_YOUR INSTRUCTIONS_:
With images excluded, write out each entry below exactly as given.

Collected data entries
══════
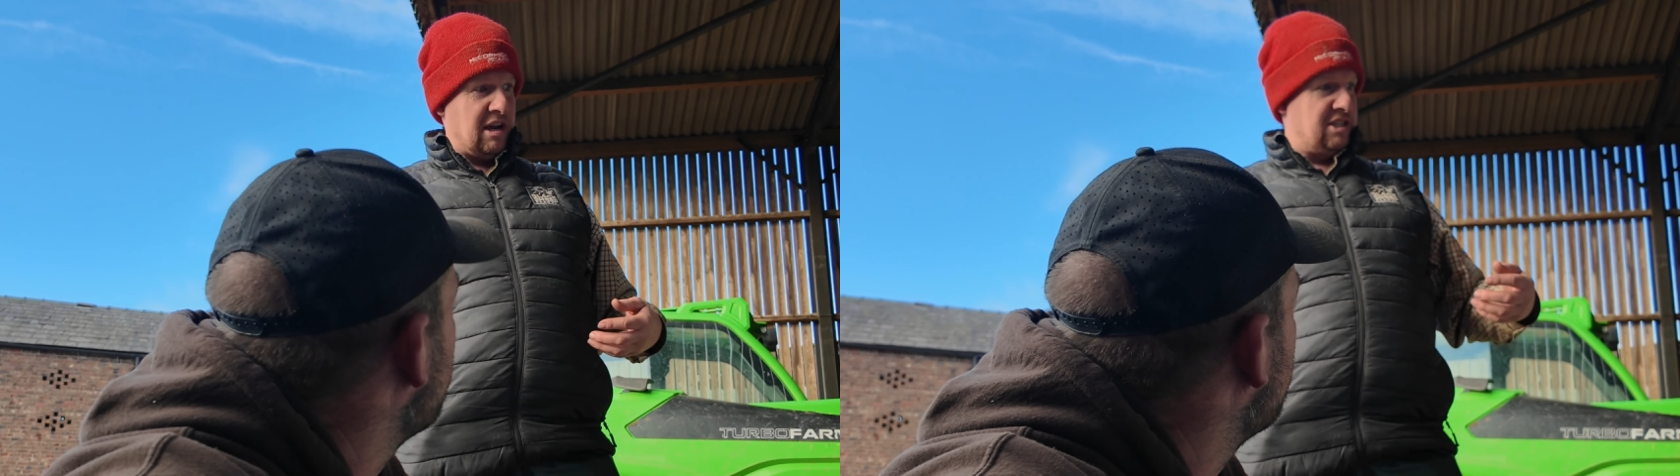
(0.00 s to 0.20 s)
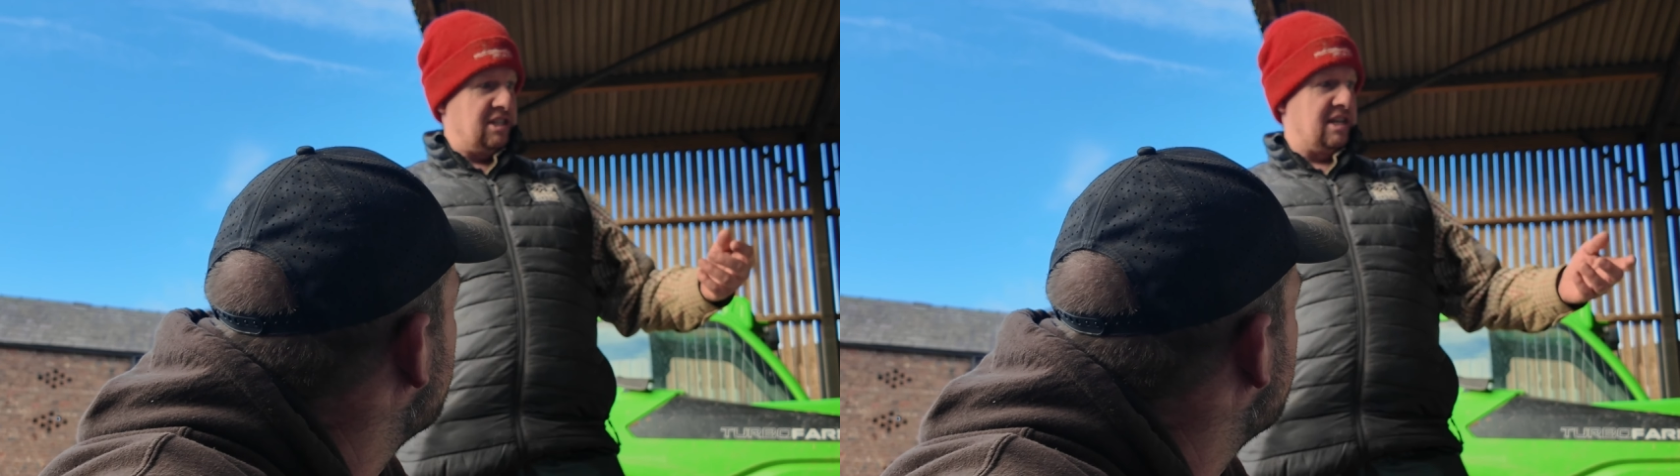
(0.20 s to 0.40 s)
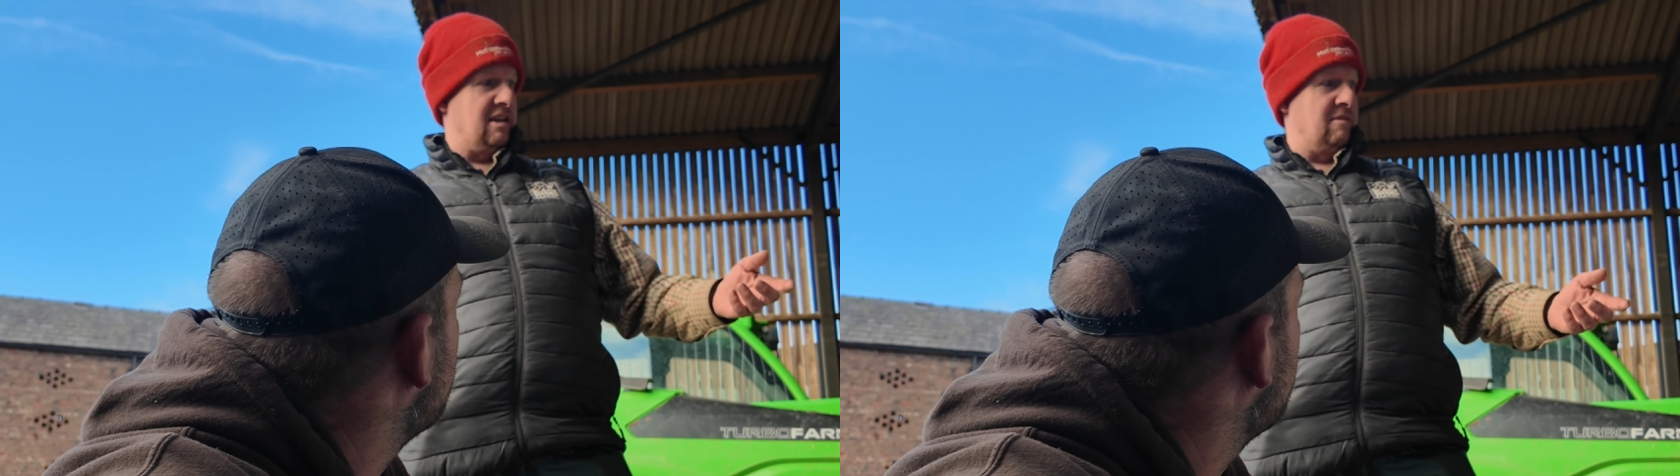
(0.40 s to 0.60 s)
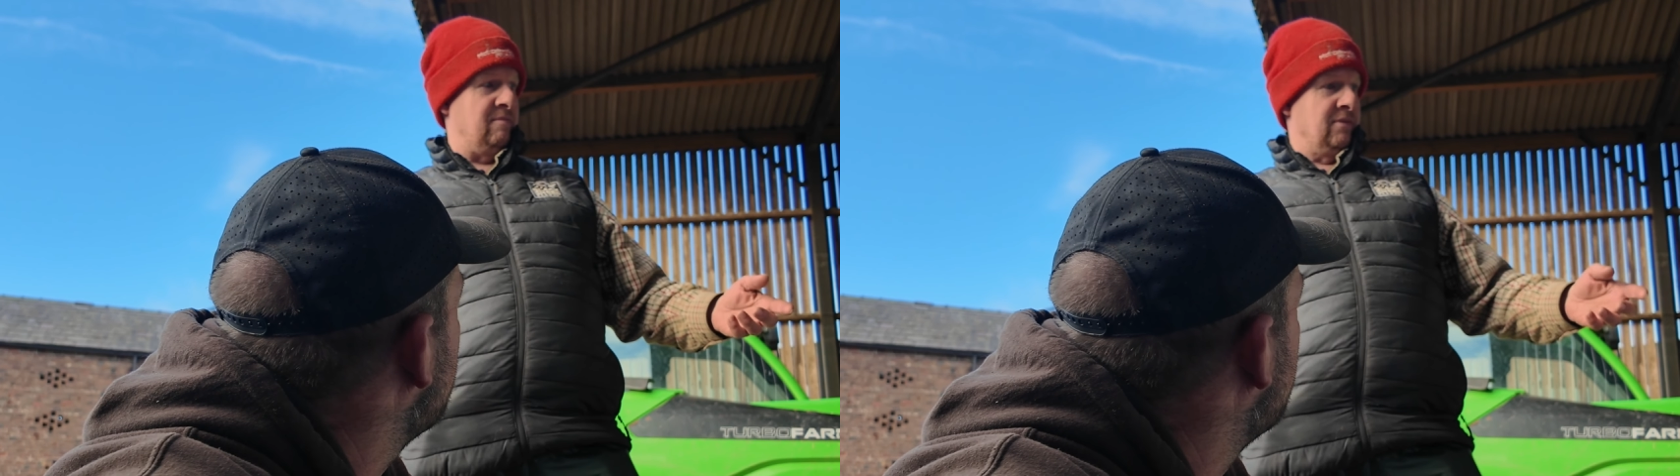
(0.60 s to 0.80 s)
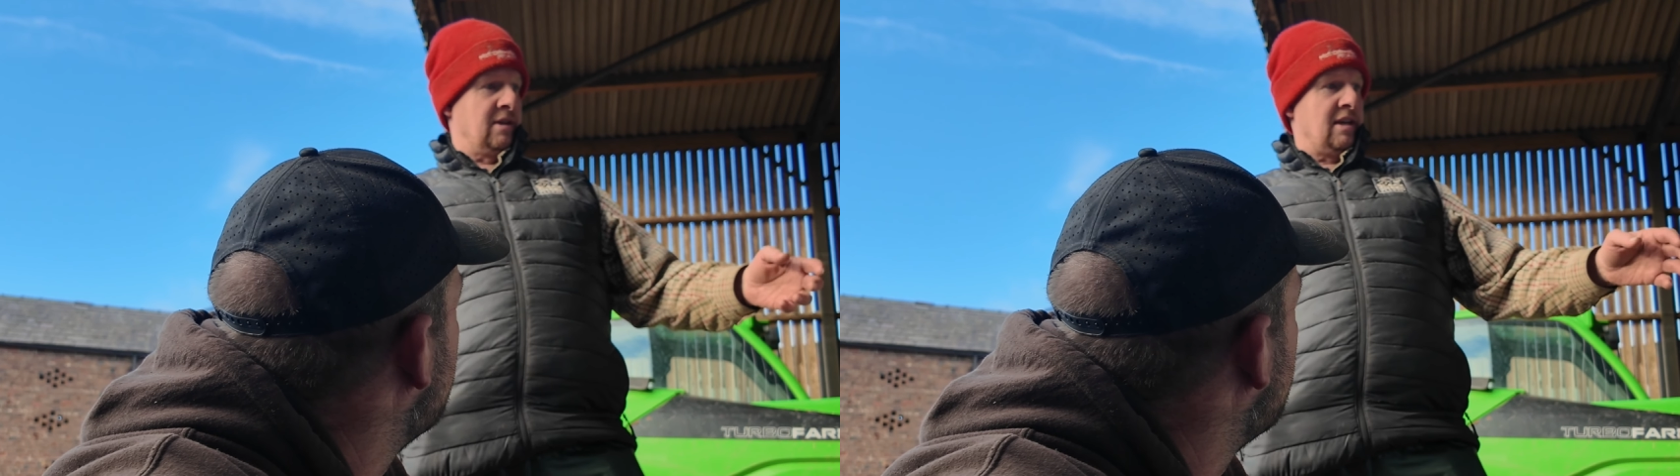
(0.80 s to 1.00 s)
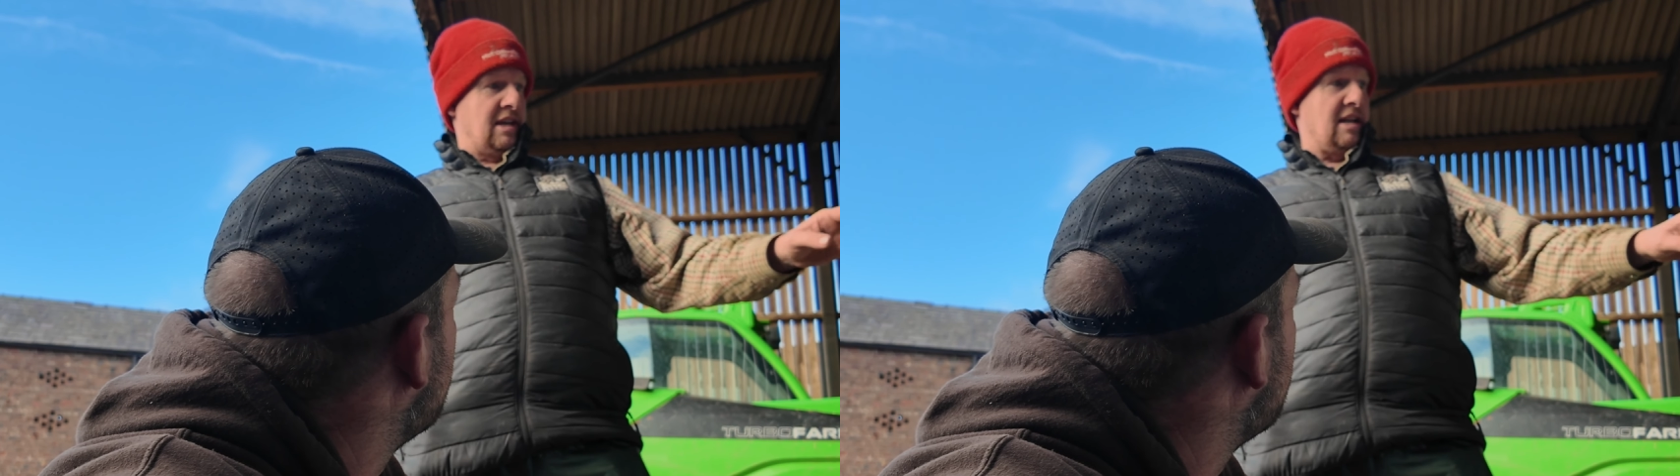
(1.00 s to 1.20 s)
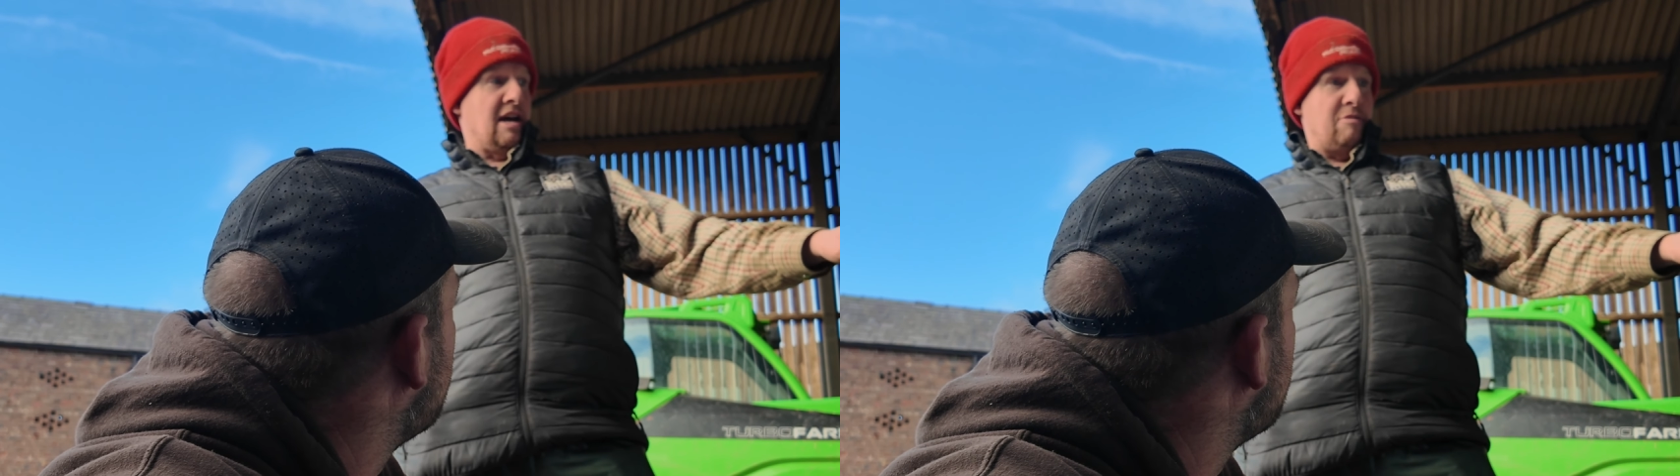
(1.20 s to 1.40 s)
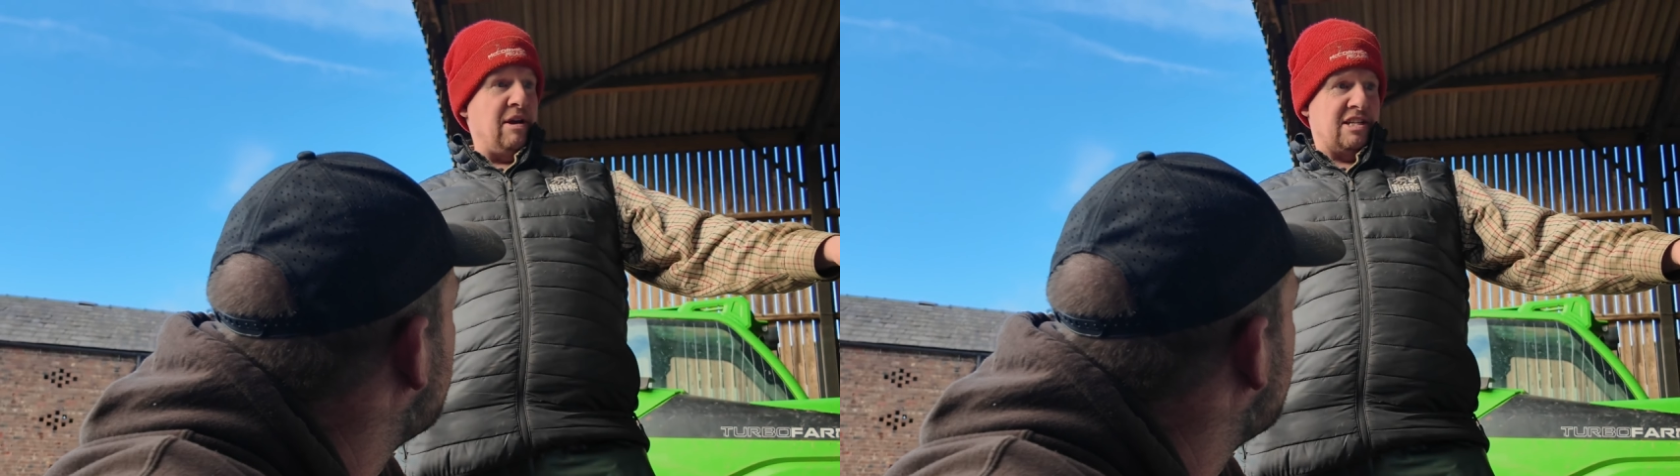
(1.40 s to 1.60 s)
You mix it in. You can
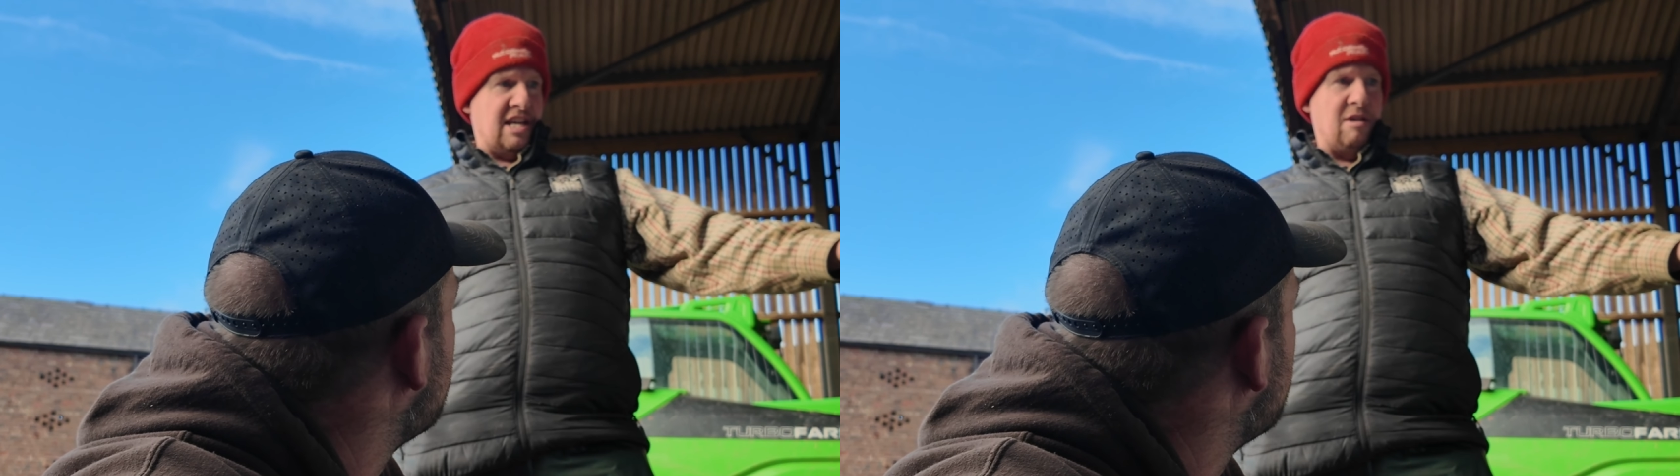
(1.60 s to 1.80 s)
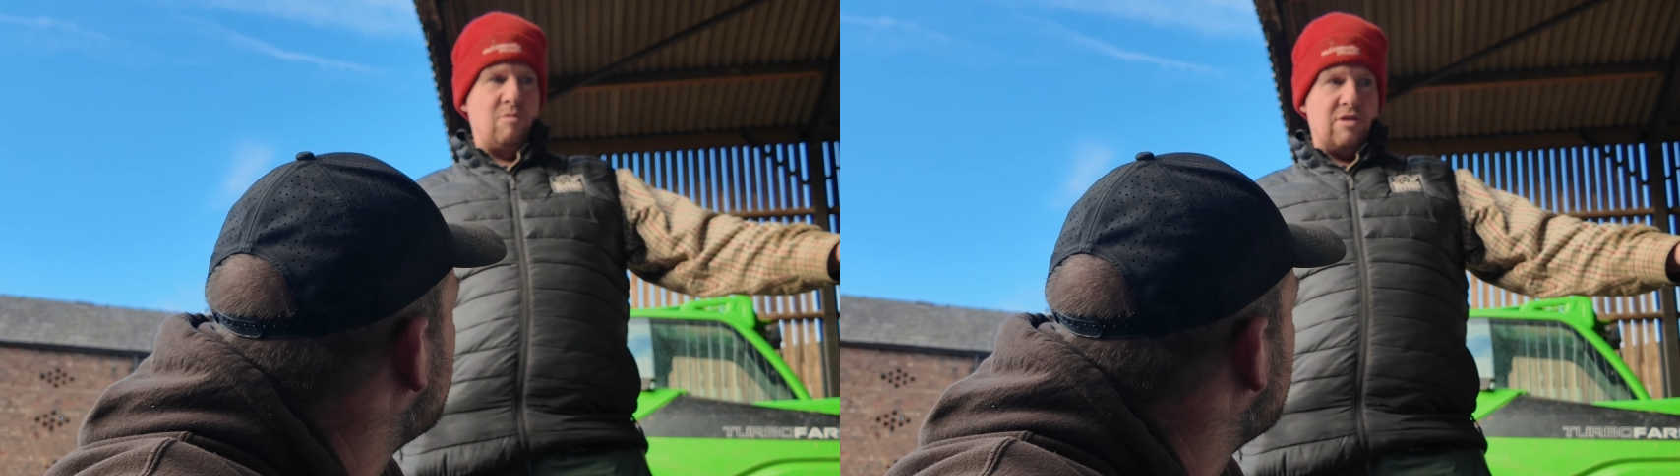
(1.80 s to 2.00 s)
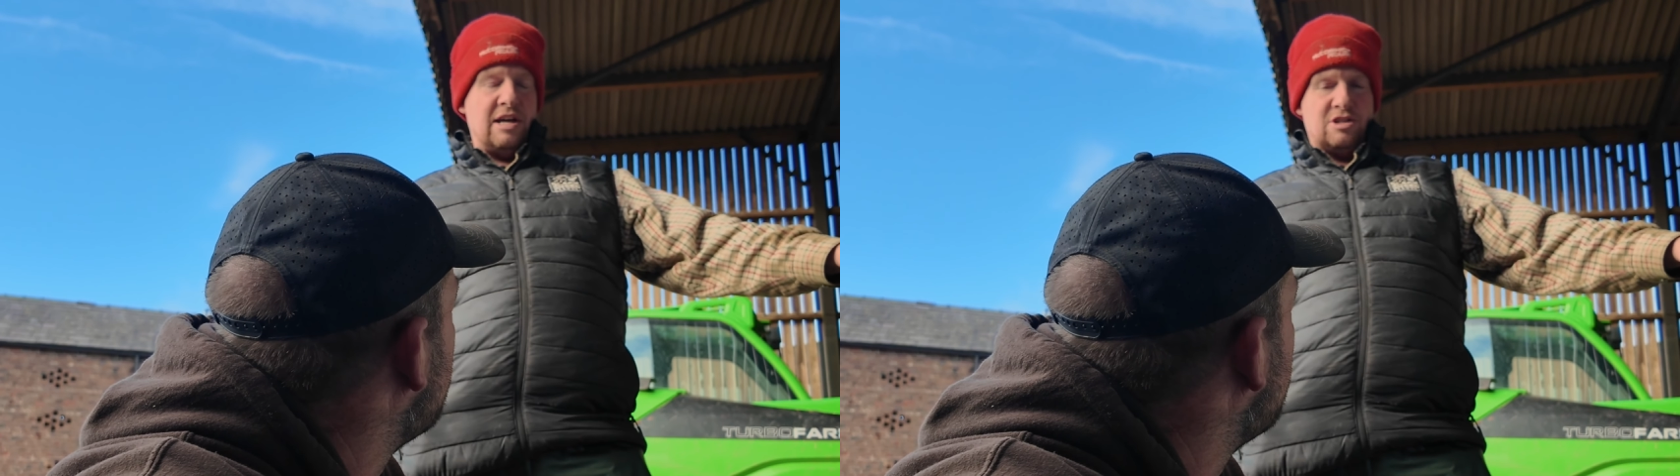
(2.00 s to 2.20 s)
either mix it in with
══════
_PROBLEM SOLUTION_:
(0.00 s to 0.20 s)
(0.20 s to 0.40 s)
(0.40 s to 0.60 s)
(0.60 s to 0.80 s)
(0.80 s to 1.00 s)
(1.00 s to 1.20 s)
(1.20 s to 1.40 s)
(1.40 s to 1.60 s)
You mix it in. You can
(1.60 s to 1.80 s)
(1.80 s to 2.00 s)
(2.00 s to 2.20 s)
either mix it in with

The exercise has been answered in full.